» **AVAILABLE DATA**
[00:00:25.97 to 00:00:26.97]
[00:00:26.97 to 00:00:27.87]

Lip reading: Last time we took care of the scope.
--
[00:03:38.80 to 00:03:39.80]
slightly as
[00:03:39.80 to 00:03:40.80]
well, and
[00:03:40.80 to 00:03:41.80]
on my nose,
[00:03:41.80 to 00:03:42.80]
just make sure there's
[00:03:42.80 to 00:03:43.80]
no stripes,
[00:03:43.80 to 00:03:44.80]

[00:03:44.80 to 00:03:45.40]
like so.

» **TASK INSTRUCTIONS**
Repeat exactly the lines of the listing above, from the one with "[00:00:25.97 to 00:00:26.97]" down to the one with "Lip reading: Last"; both of those lines belong in the range.

» **FINISHED TASK**
[00:00:25.97 to 00:00:26.97]
[00:00:26.97 to 00:00:27.87]

Lip reading: Last time we took care of the scope.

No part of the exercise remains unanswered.